Quinoline derivatives as Fluorescent Probes for Zinc Determination in Living Cells

Fluorescence sensors are one of rapid technics for metal cation determination in cells, tissues and biological fluids. 8-Hydroxyquinoline (8HQ) derivatives have possess favorable photophysical and coordination properties for developing fluorescent metal sensors. 8HQ derivatives 2-(4-methoxystyryl)quinolin-8-ol (STQ-Me), 2-(4-ethoxyphenylethenyl)quinolin-8-ol (STQ-Et) and 2-(4-(trifluoromethyl)styryl)quinolin-8-ol (STQ-CF) were investigated. Absorbance and fluorescence spectra of 50 µM 8HQ derivatives in saline were evaluated in the presence of Mg, Ca, and Zn. The cytotoxicity was carried out on epidermal carcinoma of the mouth KB cell line. Fluorescence of KB cells, incubated for 5 h with ZnO nanoparticles, was measured after treatment with a 30 µM solution of the corresponding 8HQ derivative.
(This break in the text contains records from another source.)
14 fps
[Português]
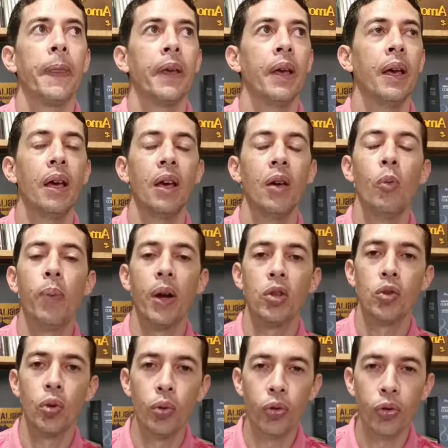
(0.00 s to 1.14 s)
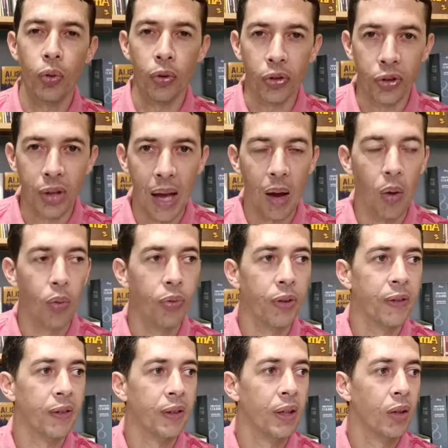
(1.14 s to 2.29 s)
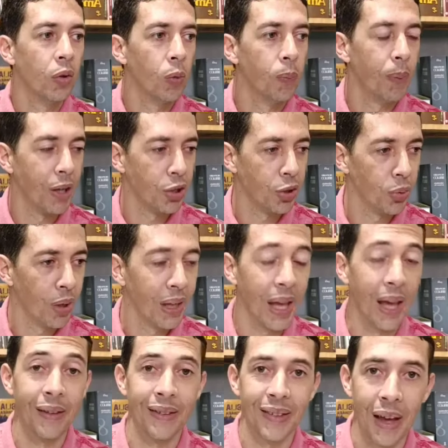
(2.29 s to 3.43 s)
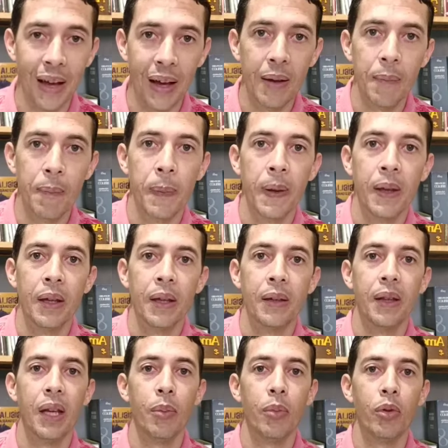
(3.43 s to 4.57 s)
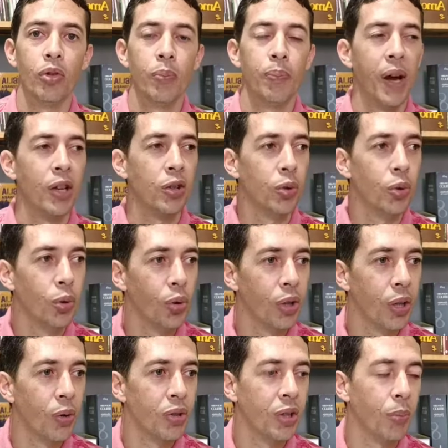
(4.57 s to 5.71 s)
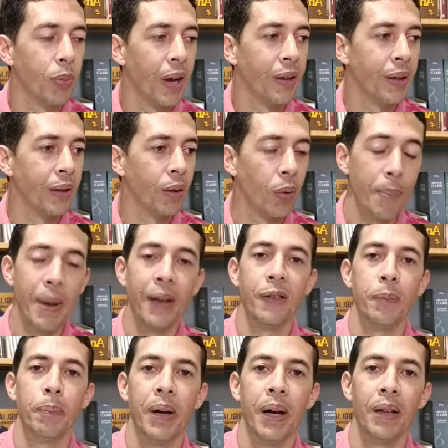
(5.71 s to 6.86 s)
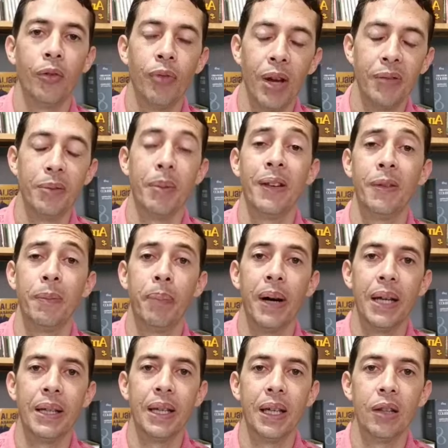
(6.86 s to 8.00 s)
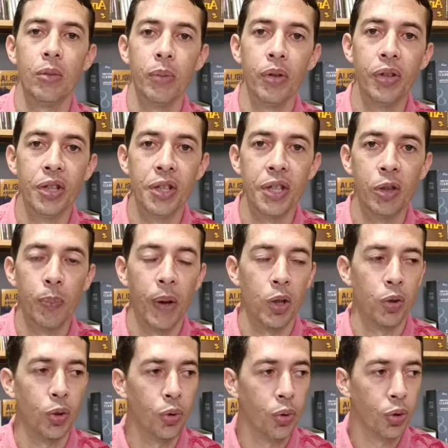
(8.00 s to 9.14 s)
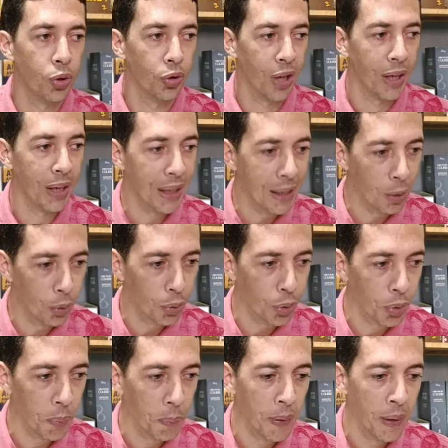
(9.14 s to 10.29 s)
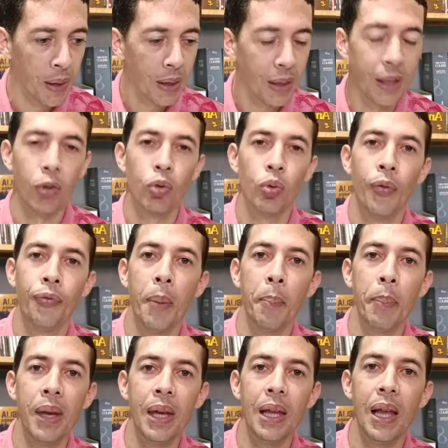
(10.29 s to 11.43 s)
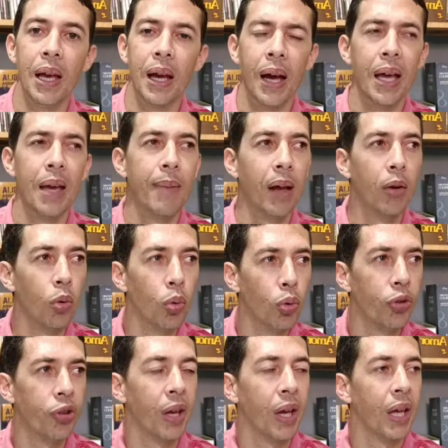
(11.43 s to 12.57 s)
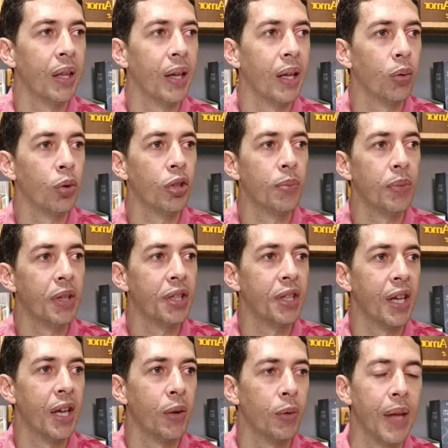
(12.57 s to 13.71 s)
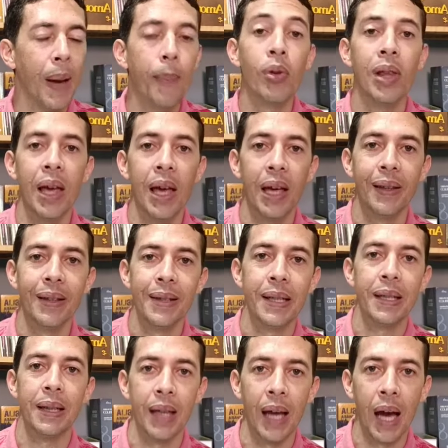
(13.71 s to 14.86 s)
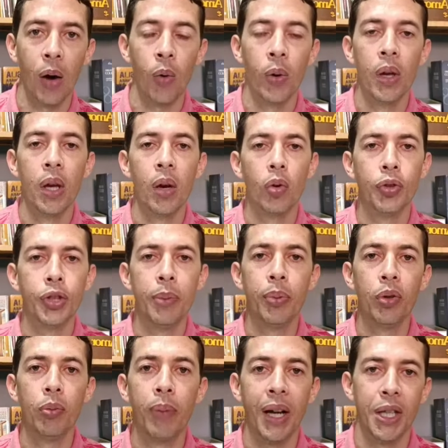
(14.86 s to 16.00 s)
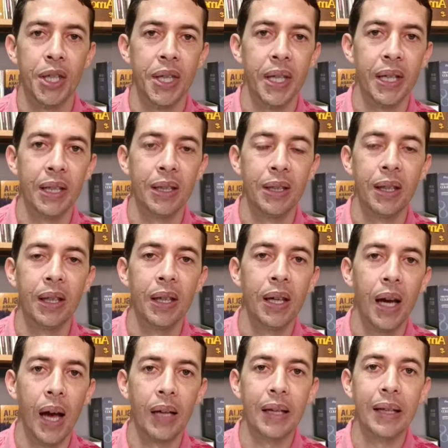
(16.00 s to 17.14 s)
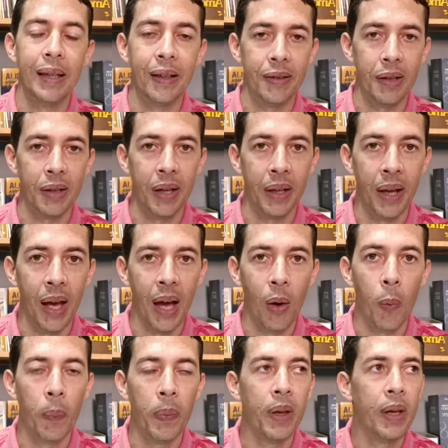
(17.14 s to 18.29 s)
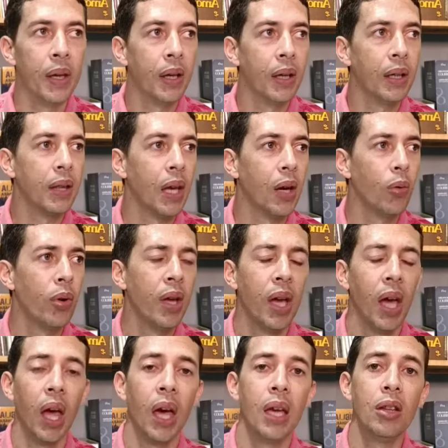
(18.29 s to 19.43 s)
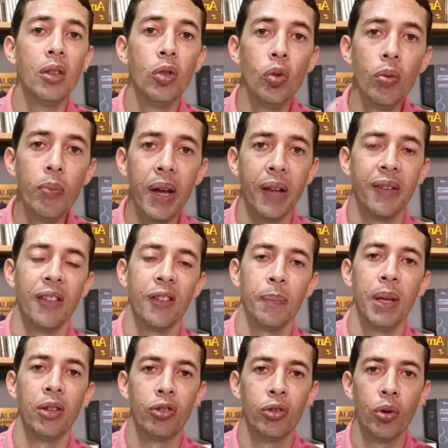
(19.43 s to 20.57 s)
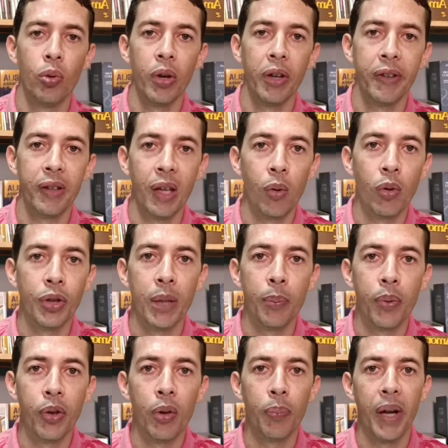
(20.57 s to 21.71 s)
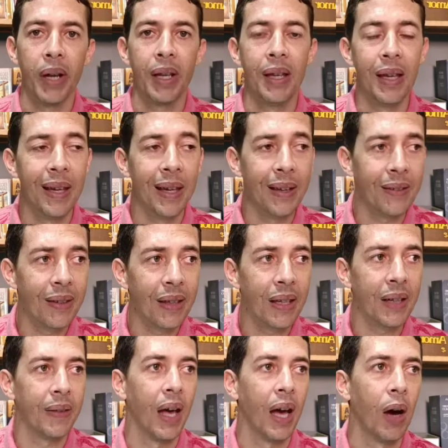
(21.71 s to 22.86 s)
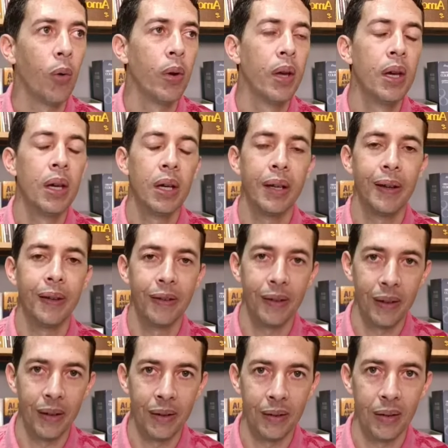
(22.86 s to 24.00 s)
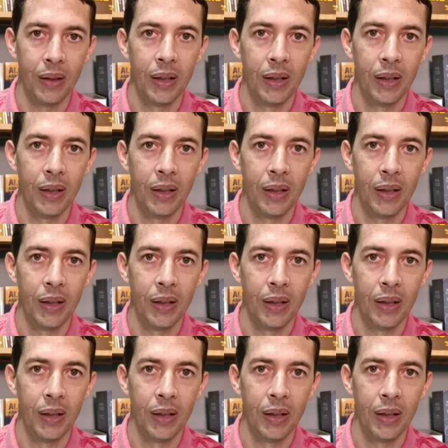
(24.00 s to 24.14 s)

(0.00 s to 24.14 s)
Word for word: é, o pastor Luiz Gonçalves, o pastor Eliazar. Temos o pastor que hoje não, mais, não, é mais, não faz mais parte aqui do meu distrito, o pastor José Nilton e a sua família. A irmã Lúcia, que é diretora do Ministério da Mulher Distrital, contribuiu bastante aqui neste canal. Então, é inúmeras as pessoas que contribuiu para que esse canal crescesse,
N-(6-Methoxy-8-quinolinyl)-4-methylenebenzenesulfonamide (TSQ) served as a reference zinc indicator. Among the studied compounds, STQ-Me demonstrates sufficient stability in saline and appears to be able to bind Zn with presumably some selectivity in the presence of Ca and Mg. The fluorescence intensity of STQ-Me solution increased with rising Zn concentration in the presence of Ca and Mg. Compounds STQ-Et and STQ-CF demonstrated either weak divalent cation selectivity, poor stability and a pronounced tendency to aggregate in saline. In live KB cells incubated with ZnO NPs, STQ-Me produced a zinc-dependent fluorescence pattern similar to the reference probe TSQ. However, STQ-Me was likely unable to chelate protein-bound zinc, as evidenced by the dynamic fluorescence parameters of KB cells. Overall, STQ-Me demonstrates potential as a fluorescent probe for monitoring labile zinc in living cells, but further molecular optimization is required to enhance fluorescence output and improve binding to protein-associated zinc pools.